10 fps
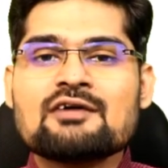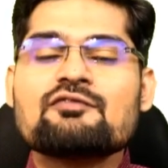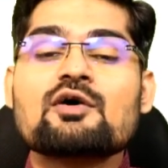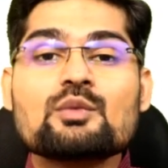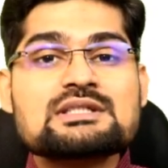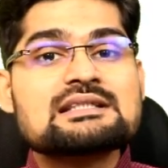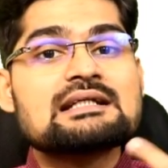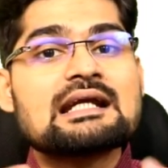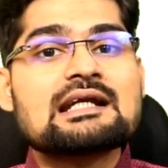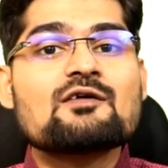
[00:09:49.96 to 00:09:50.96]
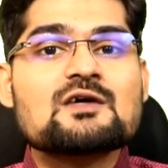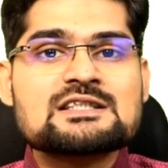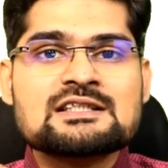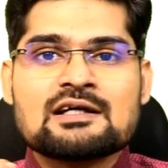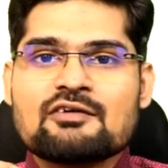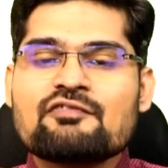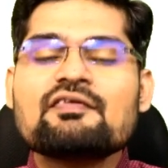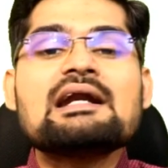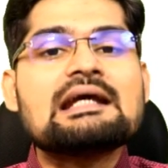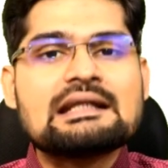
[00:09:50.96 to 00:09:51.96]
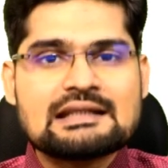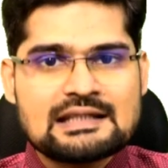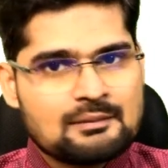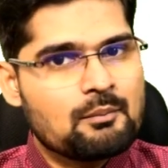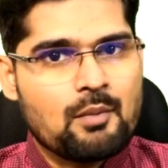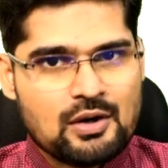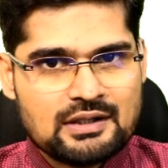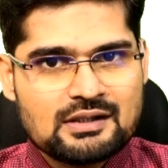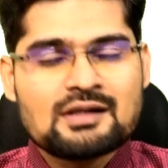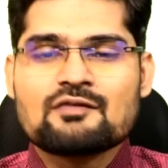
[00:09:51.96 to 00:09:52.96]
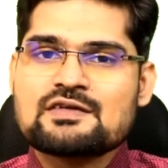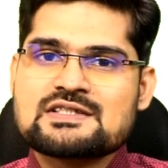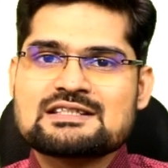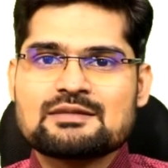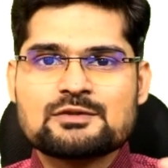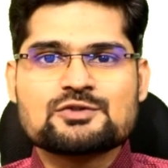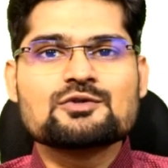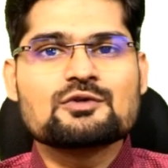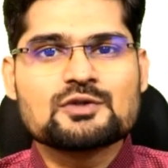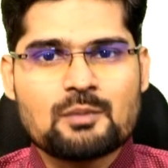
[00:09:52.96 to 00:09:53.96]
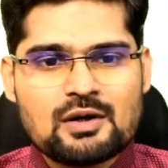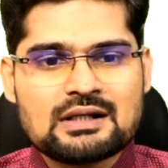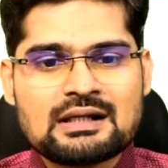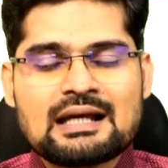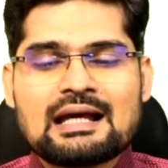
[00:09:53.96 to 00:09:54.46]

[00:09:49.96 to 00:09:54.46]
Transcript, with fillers: for which the data was fed in the model, which is Limits to Growth model,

## Exercise objective
Find the line that contains "[00:09:53.96 to 00:09:54.46]" in the listing above. Retype it and every line after it up to the last, exactly, and nothing else.

## Problem solution
[00:09:53.96 to 00:09:54.46]

[00:09:49.96 to 00:09:54.46]
Transcript, with fillers: for which the data was fed in the model, which is Limits to Growth model,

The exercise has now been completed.